── Records to use ──

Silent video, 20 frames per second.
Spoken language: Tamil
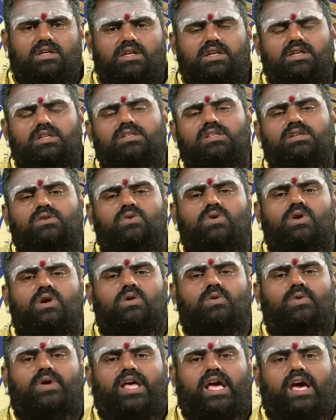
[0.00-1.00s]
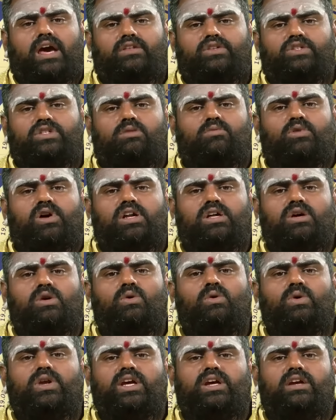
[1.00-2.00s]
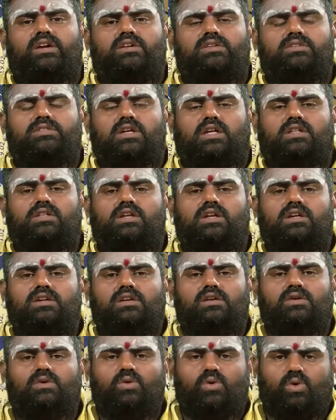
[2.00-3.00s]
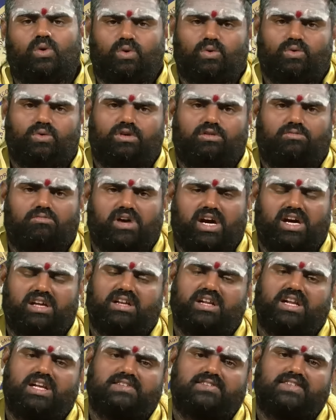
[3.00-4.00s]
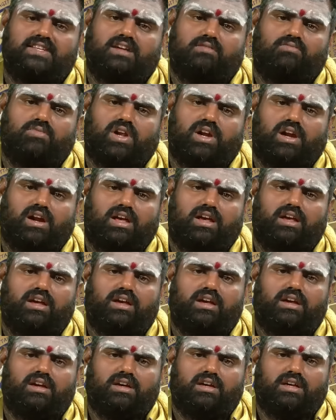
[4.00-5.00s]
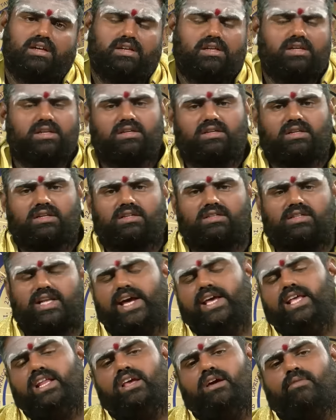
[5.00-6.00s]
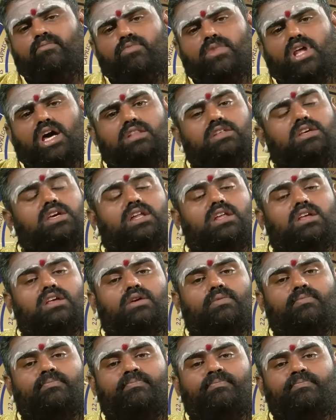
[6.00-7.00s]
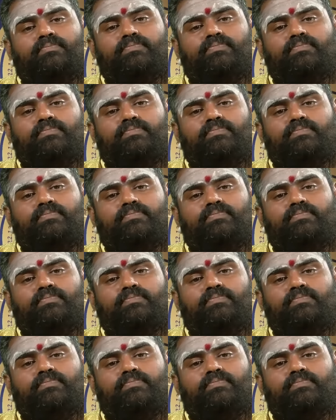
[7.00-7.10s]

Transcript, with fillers: இன்று உங்களுடைய அதிர்ஷ்டமான ஹோரைகள் சந்திரன் குரு மகர ராசி அன்பர்களே இன்று தைரியம் அதிகரிக்கும்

───

● **Directions**:
Without the pictures, print the records in full, exactly as they appear.

● **Output for this task**:
Silent video, 20 frames per second.
Spoken language: Tamil
[0.00-1.00s]
[1.00-2.00s]
[2.00-3.00s]
[3.00-4.00s]
[4.00-5.00s]
[5.00-6.00s]
[6.00-7.00s]
[7.00-7.10s]

Transcript, with fillers: இன்று உங்களுடைய அதிர்ஷ்டமான ஹோரைகள் சந்திரன் குரு மகர ராசி அன்பர்களே இன்று தைரியம் அதிகரிக்கும்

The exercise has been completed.